• WORK REQUEST
Could you write out the listing below exactly as it stands, leaving out the pictures?
-- Opening Marker --
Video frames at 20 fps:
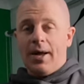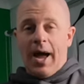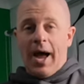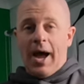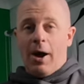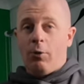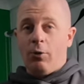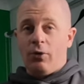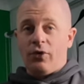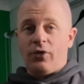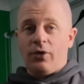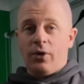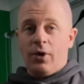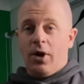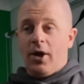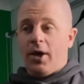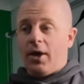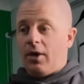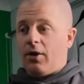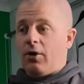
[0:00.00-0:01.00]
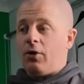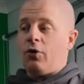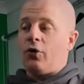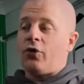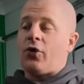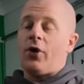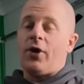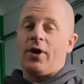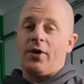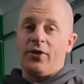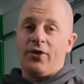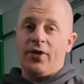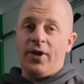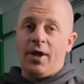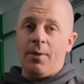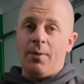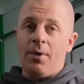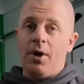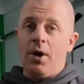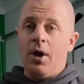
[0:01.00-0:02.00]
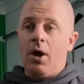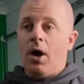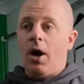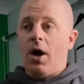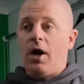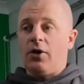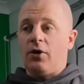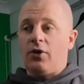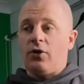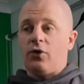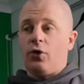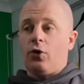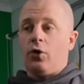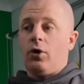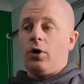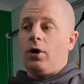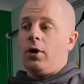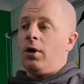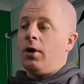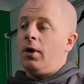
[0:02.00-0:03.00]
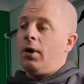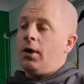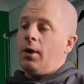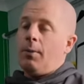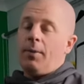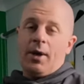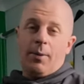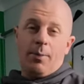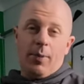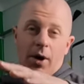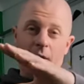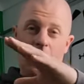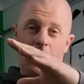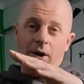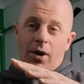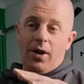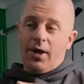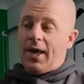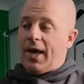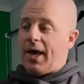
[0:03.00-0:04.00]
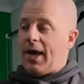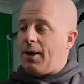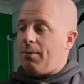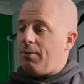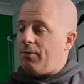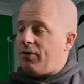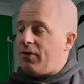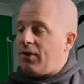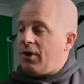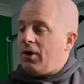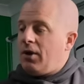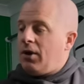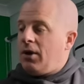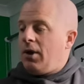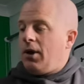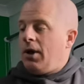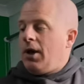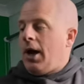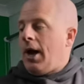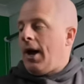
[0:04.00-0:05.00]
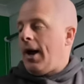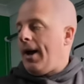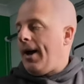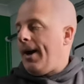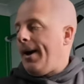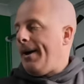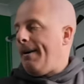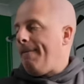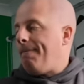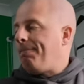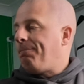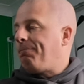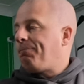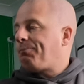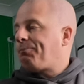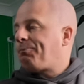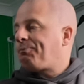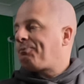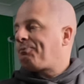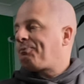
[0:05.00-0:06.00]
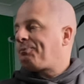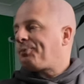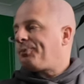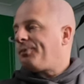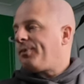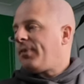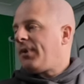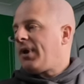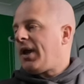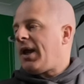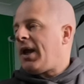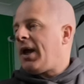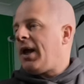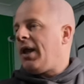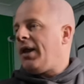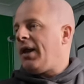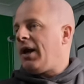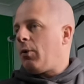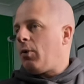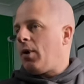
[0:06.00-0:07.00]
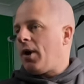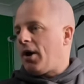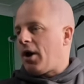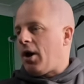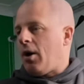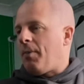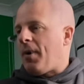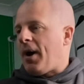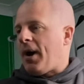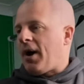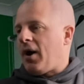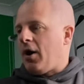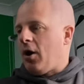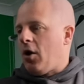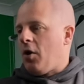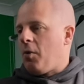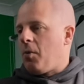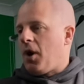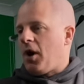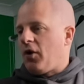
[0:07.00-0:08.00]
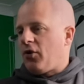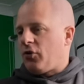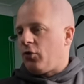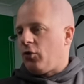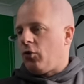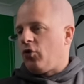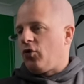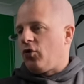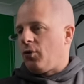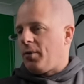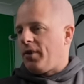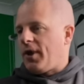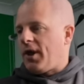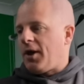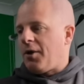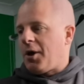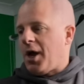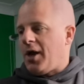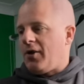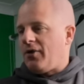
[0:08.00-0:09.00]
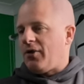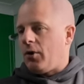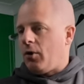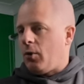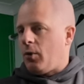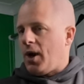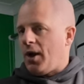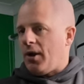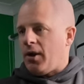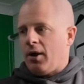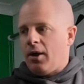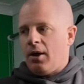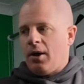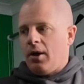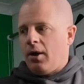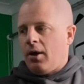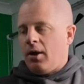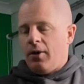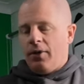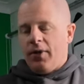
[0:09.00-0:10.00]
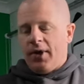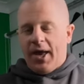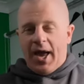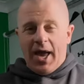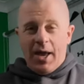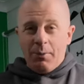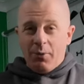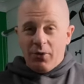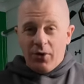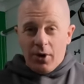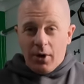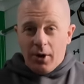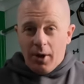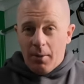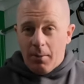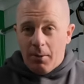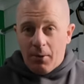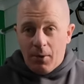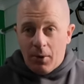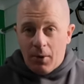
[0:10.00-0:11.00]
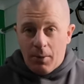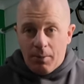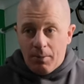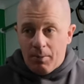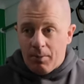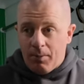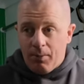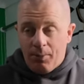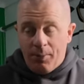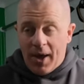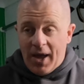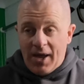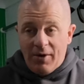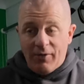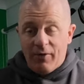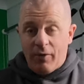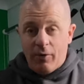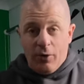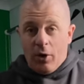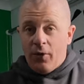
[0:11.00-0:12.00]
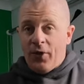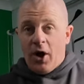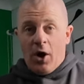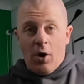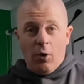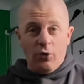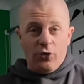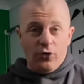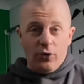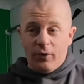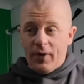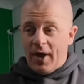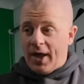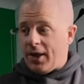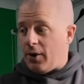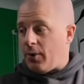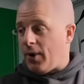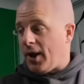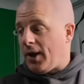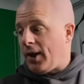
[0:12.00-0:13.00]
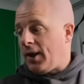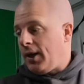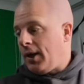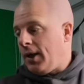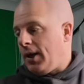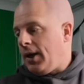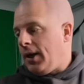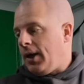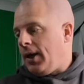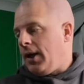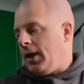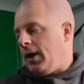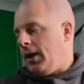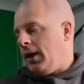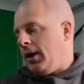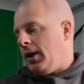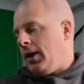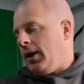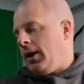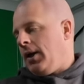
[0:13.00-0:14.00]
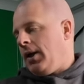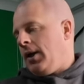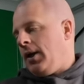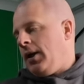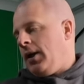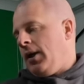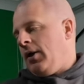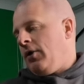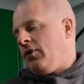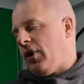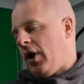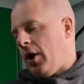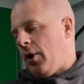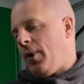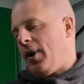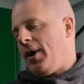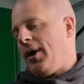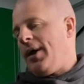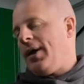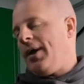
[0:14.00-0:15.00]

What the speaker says: out, like, so you could see them. I just saw a big pile of games. And then when I got back home, I saw some of their games and I went, the games are gonna pay for the whole stuff anyway. So,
-- Closing Marker --
• SOLUTION FOR THIS EXERCISE
Video frames at 20 fps:
[0:00.00-0:01.00]
[0:01.00-0:02.00]
[0:02.00-0:03.00]
[0:03.00-0:04.00]
[0:04.00-0:05.00]
[0:05.00-0:06.00]
[0:06.00-0:07.00]
[0:07.00-0:08.00]
[0:08.00-0:09.00]
[0:09.00-0:10.00]
[0:10.00-0:11.00]
[0:11.00-0:12.00]
[0:12.00-0:13.00]
[0:13.00-0:14.00]
[0:14.00-0:15.00]

What the speaker says: out, like, so you could see them. I just saw a big pile of games. And then when I got back home, I saw some of their games and I went, the games are gonna pay for the whole stuff anyway. So,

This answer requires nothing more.